Untuk kurva imbal hasil DeFi, ketatnya atau longgarnya likuiditas dolar AS akan ditransmisikan melalui suku bunga ke pasar pinjaman DeFi. Selama periode kekurangan dolar, dolar di blockchain menjadi berharga, dan suku bunga untuk meminjam stablecoin melonjak, sehingga kurva imbal hasil DeFi mendaki curam. Sebaliknya, ketika bank sentral mencetak uang yang menyebabkan dolar berlimpah di pasar dan suku bunga tradisional turun, suku bunga stablecoin di DeFi menjadi relatif menarik, sehingga menarik lebih banyak dana untuk mengalir ke blockchain untuk mendapatkan imbal hasil. Seiring dengan turunnya suku bunga, lebih banyak dana mungkin beralih ke blockchain untuk mengejar imbal hasil yang lebih tinggi, lebih lanjut mempercepat tren ini. Beberapa analisis memperkirakan bahwa seiring dengan meningkatnya permintaan kredit kripto, imbal hasil tahunan stablecoin di DeFi diharapkan dapat meningkat ke tingkat yang lebih tinggi, melampaui tingkat pengembalian reksa dana pasar uang tradisional. Ini berarti DeFi memiliki potensi untuk menawarkan imbal hasil yang relatif lebih baik dalam lingkungan makro dengan suku bunga rendah, sehingga menarik perhatian modal tradisional.
Namun, jika pelonggaran oleh bank sentral akhirnya memicu ekspektasi inflasi, suku bunga pinjaman stablecoin juga mungkin naik kembali untuk mencerminkan premi risiko. Oleh karena itu, kurva imbal hasil DeFi mungkin akan mengalami penyesuaian dalam fluktuasi "turun terlebih dahulu kemudian naik": pertama-tama menjadi datar karena likuiditas yang melimpah, kemudian menjadi curam di bawah tekanan inflasi.
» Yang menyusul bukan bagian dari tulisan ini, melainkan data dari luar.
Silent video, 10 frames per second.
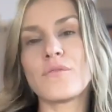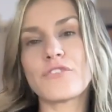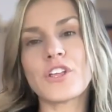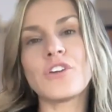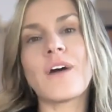
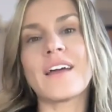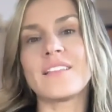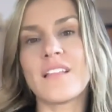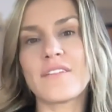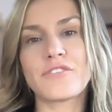for you, I'd
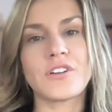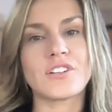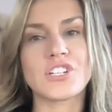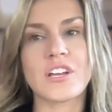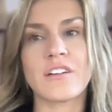love for you to
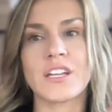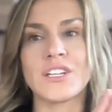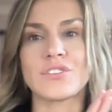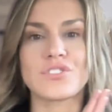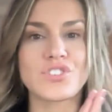share it in
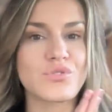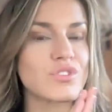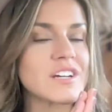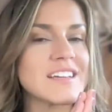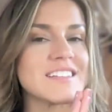your
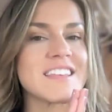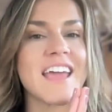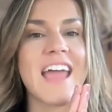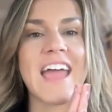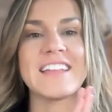stories
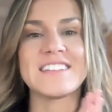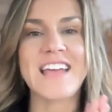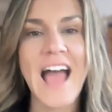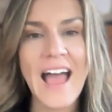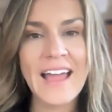and
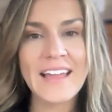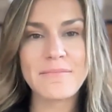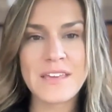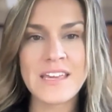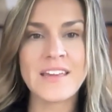tag
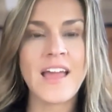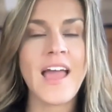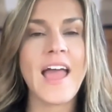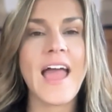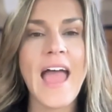me
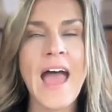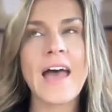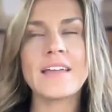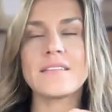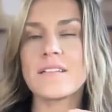
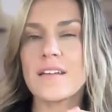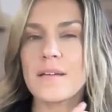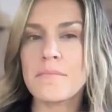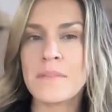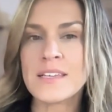at
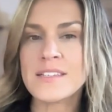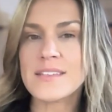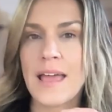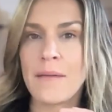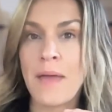Miss
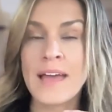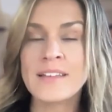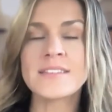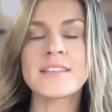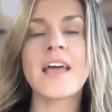
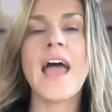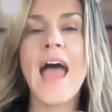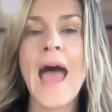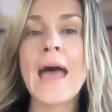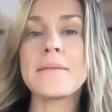MS,
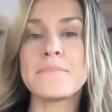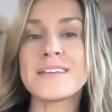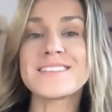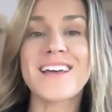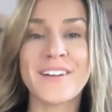at
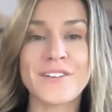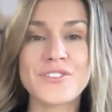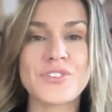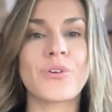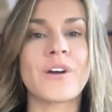Miss
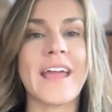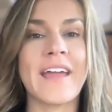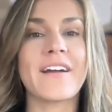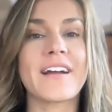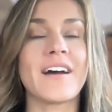underscore
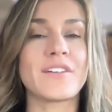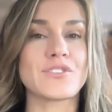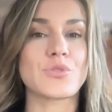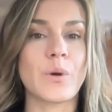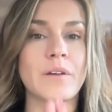Erica
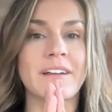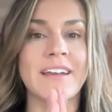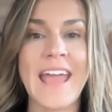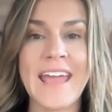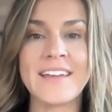underscore
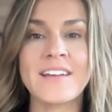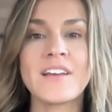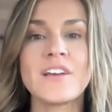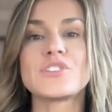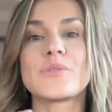Renee,
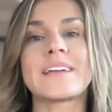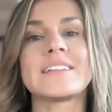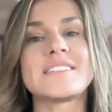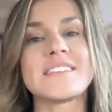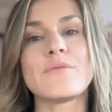so I
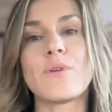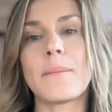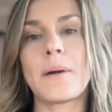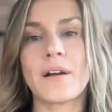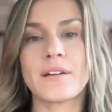can see what
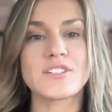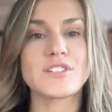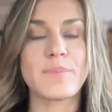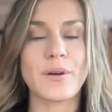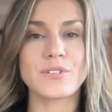part
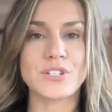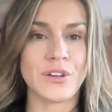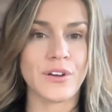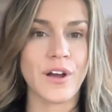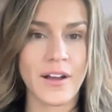spoke to
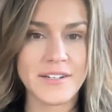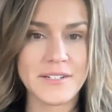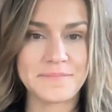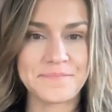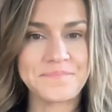your heart.
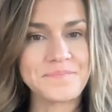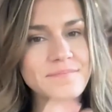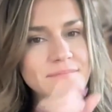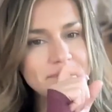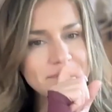
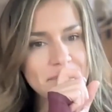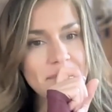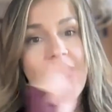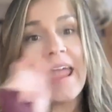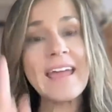
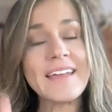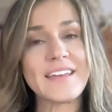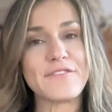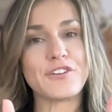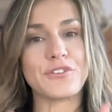And
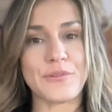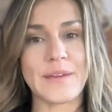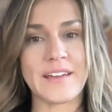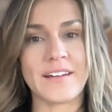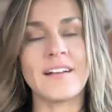if you're new
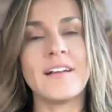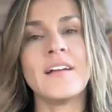here,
Namun secara keseluruhan, selama likuiditas dolar berlimpah, tren masuknya modal besar ke DeFi untuk mencari imbal hasil akan menjadi tidak terbalik, yang akan mendorong harga aset berkualitas tinggi naik dan menekan tingkat suku bunga tanpa risiko, sehingga seluruh kurva imbal hasil bergeser ke arah yang menguntungkan bagi peminjam.
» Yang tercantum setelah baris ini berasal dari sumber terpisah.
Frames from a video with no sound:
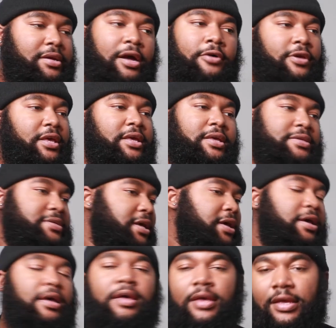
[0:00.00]
Go get his
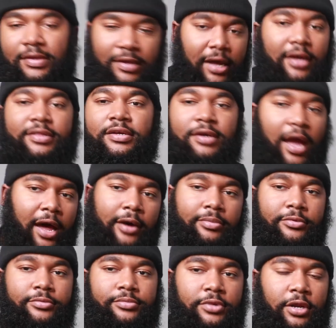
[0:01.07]
his other
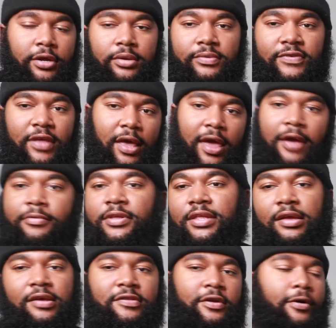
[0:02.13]
album, you know what I'm saying?
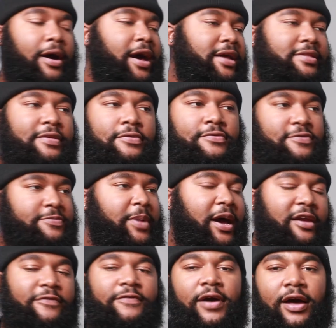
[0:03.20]
Everything is on iTunes,
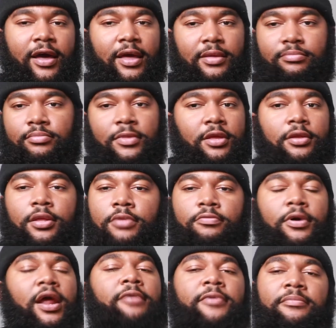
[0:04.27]
Spotify,
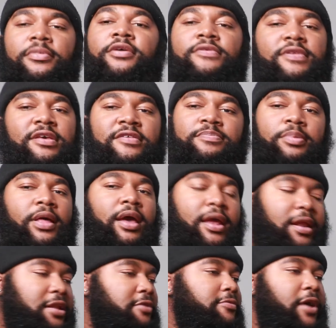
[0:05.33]
wherever music is playing
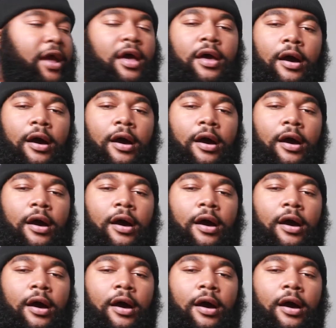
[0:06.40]
anywhere.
Secara keseluruhan, perubahan kebijakan ekonomi makro akan berdampak mendalam pada berbagai aspek pasar kripto. Dari ekonomi makro hingga likuiditas dolar, sampai pada pergerakan harga Bitcoin dan ekosistem DeFi, kita menyaksikan efek kupu-kupu: kebijakan perdagangan memicu badai moneter, saat dolar berfluktuasi dengan tajam, Bitcoin bersiap-siap, sementara stablecoin dan DeFi menghadapi peluang dan tantangan di celah yang sempit. Bagi investor kripto yang peka, badai makro ini merupakan risiko sekaligus peluang. Meskipun masa depan masih menyimpan banyak ketidakpastian, situasi saat ini tampaknya sedang mendorong pasar kripto menuju perkembangan yang lebih tinggi.